→ **BRIEF**:
Your answer should repeat the entries in full, exactly as given, with no pictures.

[Stored data]
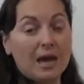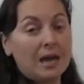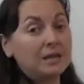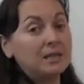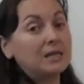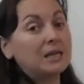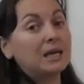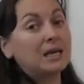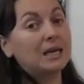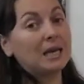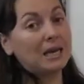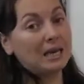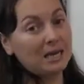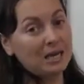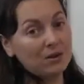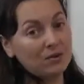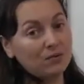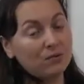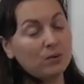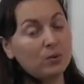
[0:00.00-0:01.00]
And
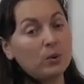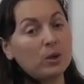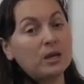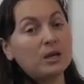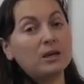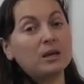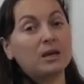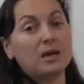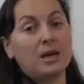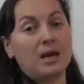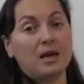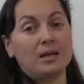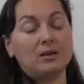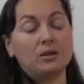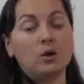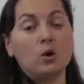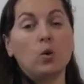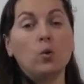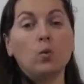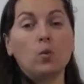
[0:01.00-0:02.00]
if we
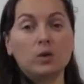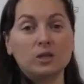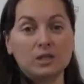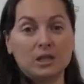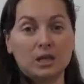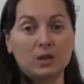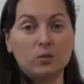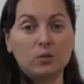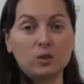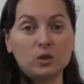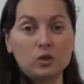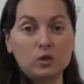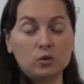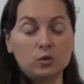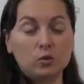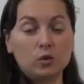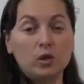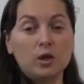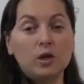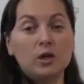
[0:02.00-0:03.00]
can, what can we
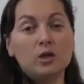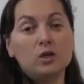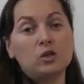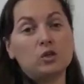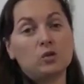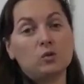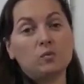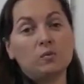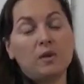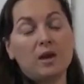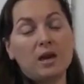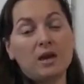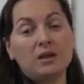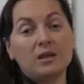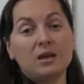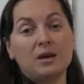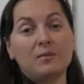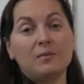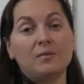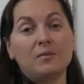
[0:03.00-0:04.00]
do to
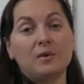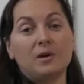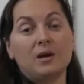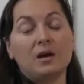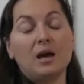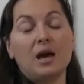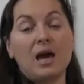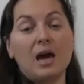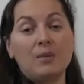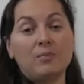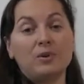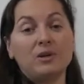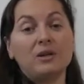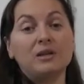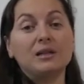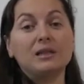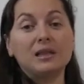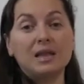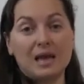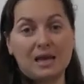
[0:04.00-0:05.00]
make them
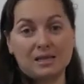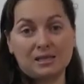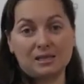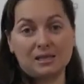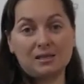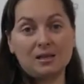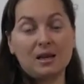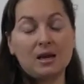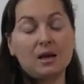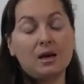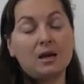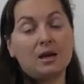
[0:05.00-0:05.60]
happening less?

→ **THE ANSWER**:
[0:00.00-0:01.00]
And
[0:01.00-0:02.00]
if we
[0:02.00-0:03.00]
can, what can we
[0:03.00-0:04.00]
do to
[0:04.00-0:05.00]
make them
[0:05.00-0:05.60]
happening less?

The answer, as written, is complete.